▸ **YOUR INSTRUCTIONS**:
Take the entries that follow and return only the lines from the one with "[00:15:56.57]" through the final line, leaving every picture behind.

Stored data:

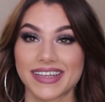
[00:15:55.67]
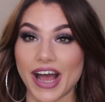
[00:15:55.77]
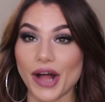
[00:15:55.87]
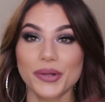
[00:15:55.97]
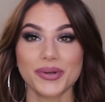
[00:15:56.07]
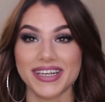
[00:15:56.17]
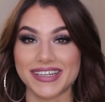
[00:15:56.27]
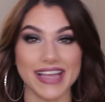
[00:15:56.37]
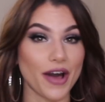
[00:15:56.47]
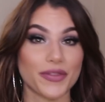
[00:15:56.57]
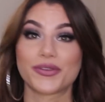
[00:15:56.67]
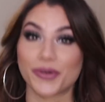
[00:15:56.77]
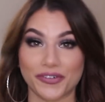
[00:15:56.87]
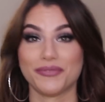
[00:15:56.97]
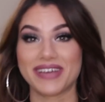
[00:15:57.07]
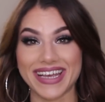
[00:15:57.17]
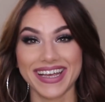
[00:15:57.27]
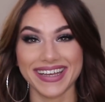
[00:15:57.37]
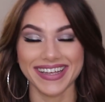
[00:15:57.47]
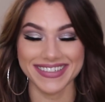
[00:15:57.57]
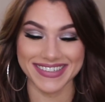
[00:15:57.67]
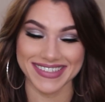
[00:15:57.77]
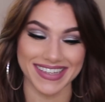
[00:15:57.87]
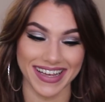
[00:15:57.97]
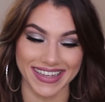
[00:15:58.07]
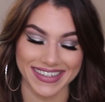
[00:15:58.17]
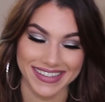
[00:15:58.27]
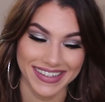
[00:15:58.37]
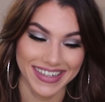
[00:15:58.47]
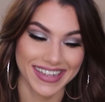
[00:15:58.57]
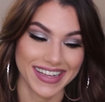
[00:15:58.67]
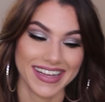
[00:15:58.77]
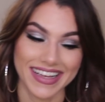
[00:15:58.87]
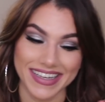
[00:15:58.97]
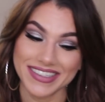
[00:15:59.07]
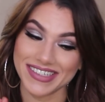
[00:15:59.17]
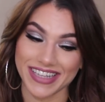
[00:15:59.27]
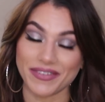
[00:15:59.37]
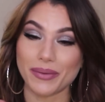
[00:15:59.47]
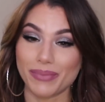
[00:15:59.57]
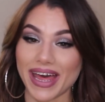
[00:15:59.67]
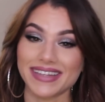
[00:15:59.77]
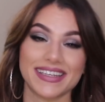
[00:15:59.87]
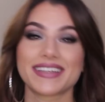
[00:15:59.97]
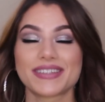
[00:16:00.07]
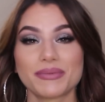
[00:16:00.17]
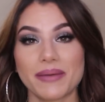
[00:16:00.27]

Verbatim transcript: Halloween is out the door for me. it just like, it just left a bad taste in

▸ **SOLVED EXERCISE**:
[00:15:56.57]
[00:15:56.67]
[00:15:56.77]
[00:15:56.87]
[00:15:56.97]
[00:15:57.07]
[00:15:57.17]
[00:15:57.27]
[00:15:57.37]
[00:15:57.47]
[00:15:57.57]
[00:15:57.67]
[00:15:57.77]
[00:15:57.87]
[00:15:57.97]
[00:15:58.07]
[00:15:58.17]
[00:15:58.27]
[00:15:58.37]
[00:15:58.47]
[00:15:58.57]
[00:15:58.67]
[00:15:58.77]
[00:15:58.87]
[00:15:58.97]
[00:15:59.07]
[00:15:59.17]
[00:15:59.27]
[00:15:59.37]
[00:15:59.47]
[00:15:59.57]
[00:15:59.67]
[00:15:59.77]
[00:15:59.87]
[00:15:59.97]
[00:16:00.07]
[00:16:00.17]
[00:16:00.27]

Verbatim transcript: Halloween is out the door for me. it just like, it just left a bad taste in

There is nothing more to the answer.